Saeed knew Yasser. He would sometimes run into him at biology lectures in the College of Science. More than once he had seen him leading a bunch of students through the reception hall of the university’s administration building, sprinting towards the lifts on their way to see the rector.

‘Sometimes I wonder how he manages to pass in a difficult subject like medicine when he’s so busy with complaints and statements,’ Fahd said one day at Saeed’s flat.

Saeed gave a mirthless smile, leaping towards the kettle in the kitchen area in the corner when he heard the sound of boiling water and the pop of its automatic switch. He started preparing two cups of tea.

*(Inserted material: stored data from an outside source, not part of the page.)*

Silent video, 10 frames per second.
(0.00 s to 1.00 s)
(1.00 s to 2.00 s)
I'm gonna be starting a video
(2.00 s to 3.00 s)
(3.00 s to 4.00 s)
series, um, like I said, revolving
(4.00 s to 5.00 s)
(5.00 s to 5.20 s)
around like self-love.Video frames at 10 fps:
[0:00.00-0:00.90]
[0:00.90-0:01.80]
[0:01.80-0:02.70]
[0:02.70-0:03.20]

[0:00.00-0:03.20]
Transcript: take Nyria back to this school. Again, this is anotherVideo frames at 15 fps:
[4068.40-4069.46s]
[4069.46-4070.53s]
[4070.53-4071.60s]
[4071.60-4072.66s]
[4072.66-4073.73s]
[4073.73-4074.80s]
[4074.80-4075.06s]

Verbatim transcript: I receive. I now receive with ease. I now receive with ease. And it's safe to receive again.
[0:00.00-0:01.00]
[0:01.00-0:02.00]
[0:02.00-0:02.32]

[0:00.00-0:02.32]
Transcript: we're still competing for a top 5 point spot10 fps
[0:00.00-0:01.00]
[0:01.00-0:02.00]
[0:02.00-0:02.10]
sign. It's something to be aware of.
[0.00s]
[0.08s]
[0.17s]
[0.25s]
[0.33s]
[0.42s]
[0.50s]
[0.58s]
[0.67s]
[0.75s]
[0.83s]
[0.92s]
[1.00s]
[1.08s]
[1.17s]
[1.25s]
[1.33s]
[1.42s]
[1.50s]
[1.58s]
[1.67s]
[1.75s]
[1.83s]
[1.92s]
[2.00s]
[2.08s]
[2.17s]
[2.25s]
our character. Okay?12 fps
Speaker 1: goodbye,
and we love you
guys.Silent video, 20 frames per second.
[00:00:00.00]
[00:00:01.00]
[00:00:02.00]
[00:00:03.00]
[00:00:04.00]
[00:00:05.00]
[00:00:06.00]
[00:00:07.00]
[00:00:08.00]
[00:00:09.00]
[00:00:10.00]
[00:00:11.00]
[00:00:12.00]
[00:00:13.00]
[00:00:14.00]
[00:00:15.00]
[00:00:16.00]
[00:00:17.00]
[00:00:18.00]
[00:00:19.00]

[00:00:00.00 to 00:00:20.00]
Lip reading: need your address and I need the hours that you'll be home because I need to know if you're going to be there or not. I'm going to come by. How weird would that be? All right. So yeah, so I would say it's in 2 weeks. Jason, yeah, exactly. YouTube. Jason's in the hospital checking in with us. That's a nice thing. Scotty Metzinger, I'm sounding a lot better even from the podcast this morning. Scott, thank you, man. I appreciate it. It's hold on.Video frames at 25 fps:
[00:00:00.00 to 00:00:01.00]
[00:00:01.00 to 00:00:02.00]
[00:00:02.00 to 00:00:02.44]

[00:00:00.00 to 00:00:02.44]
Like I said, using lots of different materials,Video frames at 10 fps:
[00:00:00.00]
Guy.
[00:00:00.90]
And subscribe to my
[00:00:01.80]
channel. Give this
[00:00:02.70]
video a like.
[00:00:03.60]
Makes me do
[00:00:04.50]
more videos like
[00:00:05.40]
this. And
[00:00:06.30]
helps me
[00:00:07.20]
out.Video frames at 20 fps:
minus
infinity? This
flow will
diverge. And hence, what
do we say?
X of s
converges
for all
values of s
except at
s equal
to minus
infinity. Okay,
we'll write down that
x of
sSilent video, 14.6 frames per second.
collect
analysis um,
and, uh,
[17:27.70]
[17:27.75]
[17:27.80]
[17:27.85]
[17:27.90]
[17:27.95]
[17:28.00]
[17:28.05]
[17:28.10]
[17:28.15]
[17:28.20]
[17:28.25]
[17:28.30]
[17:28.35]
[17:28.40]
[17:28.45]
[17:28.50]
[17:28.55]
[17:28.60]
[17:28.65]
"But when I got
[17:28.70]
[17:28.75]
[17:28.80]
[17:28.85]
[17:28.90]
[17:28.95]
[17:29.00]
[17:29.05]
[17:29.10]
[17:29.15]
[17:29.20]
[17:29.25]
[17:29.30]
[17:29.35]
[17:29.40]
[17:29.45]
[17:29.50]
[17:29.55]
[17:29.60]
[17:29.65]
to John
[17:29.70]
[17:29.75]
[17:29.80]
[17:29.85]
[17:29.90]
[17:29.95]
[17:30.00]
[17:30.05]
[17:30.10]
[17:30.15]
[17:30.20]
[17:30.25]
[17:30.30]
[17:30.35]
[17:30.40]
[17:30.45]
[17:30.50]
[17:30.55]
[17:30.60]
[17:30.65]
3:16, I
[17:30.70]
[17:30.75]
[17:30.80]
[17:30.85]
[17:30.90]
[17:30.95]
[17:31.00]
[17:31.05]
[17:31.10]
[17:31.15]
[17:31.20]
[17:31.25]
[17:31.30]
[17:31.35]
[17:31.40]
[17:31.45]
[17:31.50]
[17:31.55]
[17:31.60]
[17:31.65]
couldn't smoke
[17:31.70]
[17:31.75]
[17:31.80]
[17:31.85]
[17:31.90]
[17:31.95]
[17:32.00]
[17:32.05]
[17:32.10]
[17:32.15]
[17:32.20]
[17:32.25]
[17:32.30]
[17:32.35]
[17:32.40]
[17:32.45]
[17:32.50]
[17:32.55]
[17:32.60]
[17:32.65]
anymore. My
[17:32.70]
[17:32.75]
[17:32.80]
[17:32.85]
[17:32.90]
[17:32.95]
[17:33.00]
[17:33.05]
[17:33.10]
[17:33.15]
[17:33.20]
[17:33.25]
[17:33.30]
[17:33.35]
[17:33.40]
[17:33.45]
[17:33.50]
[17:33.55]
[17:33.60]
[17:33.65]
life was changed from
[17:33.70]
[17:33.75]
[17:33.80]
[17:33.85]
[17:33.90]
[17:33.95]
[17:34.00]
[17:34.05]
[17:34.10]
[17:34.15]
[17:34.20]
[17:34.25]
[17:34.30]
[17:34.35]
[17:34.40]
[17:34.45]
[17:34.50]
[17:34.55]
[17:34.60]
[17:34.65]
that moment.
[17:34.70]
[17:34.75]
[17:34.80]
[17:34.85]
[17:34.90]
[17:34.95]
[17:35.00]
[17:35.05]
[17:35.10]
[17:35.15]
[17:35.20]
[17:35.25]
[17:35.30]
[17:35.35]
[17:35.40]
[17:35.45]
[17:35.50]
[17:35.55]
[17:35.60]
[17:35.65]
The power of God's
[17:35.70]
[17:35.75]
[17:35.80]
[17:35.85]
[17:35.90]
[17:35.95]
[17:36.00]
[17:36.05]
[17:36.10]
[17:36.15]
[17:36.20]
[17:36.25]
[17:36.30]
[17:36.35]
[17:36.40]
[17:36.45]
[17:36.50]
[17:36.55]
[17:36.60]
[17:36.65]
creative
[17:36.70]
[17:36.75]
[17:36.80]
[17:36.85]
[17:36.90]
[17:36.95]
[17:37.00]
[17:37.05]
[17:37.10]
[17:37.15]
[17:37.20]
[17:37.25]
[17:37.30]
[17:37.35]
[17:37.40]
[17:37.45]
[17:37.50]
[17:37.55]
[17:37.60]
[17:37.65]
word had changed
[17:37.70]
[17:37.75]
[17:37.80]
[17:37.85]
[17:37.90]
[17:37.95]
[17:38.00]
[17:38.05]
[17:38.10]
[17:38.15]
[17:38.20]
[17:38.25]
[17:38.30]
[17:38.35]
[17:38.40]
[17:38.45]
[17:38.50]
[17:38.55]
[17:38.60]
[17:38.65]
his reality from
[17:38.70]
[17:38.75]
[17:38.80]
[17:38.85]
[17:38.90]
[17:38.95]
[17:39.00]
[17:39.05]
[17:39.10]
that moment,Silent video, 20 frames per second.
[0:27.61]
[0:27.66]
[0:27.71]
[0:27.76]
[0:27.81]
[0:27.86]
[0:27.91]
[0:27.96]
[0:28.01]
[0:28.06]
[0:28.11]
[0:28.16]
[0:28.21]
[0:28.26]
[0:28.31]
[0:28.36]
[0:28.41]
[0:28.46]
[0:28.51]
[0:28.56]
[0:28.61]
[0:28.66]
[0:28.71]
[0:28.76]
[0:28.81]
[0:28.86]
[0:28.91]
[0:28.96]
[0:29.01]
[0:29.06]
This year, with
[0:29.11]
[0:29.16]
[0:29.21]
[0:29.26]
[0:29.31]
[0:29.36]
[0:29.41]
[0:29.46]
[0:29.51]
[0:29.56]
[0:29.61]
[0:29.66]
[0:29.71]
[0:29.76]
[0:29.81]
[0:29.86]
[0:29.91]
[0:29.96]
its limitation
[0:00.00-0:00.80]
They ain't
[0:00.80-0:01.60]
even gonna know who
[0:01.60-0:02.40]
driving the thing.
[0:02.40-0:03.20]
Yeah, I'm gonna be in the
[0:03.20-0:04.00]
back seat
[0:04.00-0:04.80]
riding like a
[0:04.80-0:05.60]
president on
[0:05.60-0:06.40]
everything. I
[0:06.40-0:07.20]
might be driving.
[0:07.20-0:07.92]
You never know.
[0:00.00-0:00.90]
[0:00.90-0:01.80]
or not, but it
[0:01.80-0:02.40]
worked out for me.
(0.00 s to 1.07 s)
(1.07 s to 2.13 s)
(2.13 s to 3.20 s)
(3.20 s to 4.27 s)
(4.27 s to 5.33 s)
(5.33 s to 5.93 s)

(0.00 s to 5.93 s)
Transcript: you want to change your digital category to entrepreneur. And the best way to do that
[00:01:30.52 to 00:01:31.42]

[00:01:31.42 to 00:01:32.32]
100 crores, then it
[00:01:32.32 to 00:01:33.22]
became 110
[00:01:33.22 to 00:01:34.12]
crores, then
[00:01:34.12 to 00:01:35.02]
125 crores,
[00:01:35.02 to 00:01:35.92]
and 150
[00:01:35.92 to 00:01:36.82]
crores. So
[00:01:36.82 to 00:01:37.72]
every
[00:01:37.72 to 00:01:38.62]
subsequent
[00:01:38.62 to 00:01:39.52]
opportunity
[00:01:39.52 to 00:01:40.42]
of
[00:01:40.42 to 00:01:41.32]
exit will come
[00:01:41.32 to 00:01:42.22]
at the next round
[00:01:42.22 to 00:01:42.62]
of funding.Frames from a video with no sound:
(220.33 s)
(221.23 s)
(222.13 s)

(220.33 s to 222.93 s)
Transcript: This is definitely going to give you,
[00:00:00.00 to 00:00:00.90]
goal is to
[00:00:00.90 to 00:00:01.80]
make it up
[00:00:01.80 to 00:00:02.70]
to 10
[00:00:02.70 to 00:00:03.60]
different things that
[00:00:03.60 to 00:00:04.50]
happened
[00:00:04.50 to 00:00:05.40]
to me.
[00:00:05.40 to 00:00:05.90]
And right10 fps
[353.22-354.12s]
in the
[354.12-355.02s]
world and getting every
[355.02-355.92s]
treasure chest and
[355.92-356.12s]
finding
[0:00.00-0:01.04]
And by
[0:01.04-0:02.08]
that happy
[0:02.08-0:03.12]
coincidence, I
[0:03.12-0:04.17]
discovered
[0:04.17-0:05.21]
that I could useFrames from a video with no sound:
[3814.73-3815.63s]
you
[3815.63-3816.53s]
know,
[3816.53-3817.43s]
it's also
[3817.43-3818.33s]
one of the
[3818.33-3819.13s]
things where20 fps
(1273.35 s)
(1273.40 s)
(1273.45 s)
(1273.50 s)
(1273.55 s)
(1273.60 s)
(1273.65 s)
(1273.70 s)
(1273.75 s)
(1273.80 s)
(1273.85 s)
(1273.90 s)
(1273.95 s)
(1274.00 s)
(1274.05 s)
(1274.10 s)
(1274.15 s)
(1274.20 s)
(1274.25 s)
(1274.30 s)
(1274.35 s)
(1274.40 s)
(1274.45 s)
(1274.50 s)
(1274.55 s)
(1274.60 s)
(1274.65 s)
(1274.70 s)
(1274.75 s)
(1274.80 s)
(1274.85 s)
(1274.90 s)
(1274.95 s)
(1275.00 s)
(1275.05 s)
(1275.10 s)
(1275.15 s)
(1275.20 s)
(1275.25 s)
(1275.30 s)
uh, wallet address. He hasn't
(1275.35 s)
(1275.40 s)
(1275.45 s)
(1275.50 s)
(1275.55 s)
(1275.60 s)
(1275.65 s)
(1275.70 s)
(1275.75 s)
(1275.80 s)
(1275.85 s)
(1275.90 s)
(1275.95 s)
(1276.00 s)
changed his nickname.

‘You know that they’ve got doctors with the same extremist beliefs? They fix their marks, even if they don’t deserve them. I heard worse than that: they’ve got extremist friends in the IT department who can access student records and their grades, pass and fail and so on.’

‘But how?’ said Fahd, astonished.

‘It’s no problem. They’ll change an F to D, or even higher. Helping those Brothers who are distracted from their studies by the war on corruption and temptation and the battle against the secularists in the university brings them heavenly reward.’

Then Saeed laughed, and, stirring the tea, shouted, ‘Long live the Arab nation!’